Why you should treat the truth with gratitude
A WOMAN in our classical music division was considering representing a rather eccentric musician who wanted a career as a conductor.
She attended his orchestra rehearsals to see how he handled musicians. She went to his concerts to hear how he interpreted the classics and gauge his rapport with an audience.
None of these forays made much of an impression on her, until one day the conductor invited her to a lecture he was giving to students at a business school.
She was amazed at what she saw. Sitting at a piano, the conductor made some dazzling analogies between what composers and executives did. The students gave him a standing ovation.

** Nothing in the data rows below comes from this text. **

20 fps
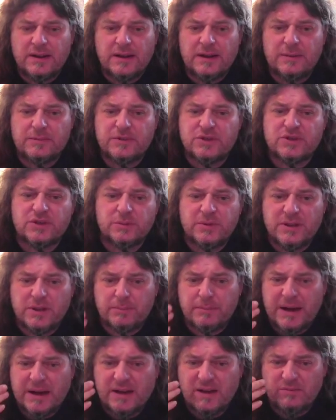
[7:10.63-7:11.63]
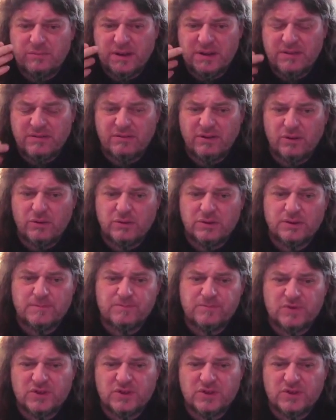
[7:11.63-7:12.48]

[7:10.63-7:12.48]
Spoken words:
There's some in the back of my throat,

In the end the woman concluded that representing this musician would not be a good use of her time, and she candidly told him why. ''Face it,'' she said, ''you'll never be Sir Geor Solti, because you're too strange and you're just not that good a musician.'' She did add he could have a lucrative career as an entertainer on the fringes of classical music and in front of business groups.
''Your future,'' she said, ''is talking to amateurs - because the real professionals know you're nuts!'' Now, that last remark might seem gratuitously cruel. But in fact, it was priceless advice. In one neat sentence, she had given this man a career niche. She had turned him away from his fruitless pursuit of a major-league conducting career and steered himin a direction that capitalised on all his eccentricities.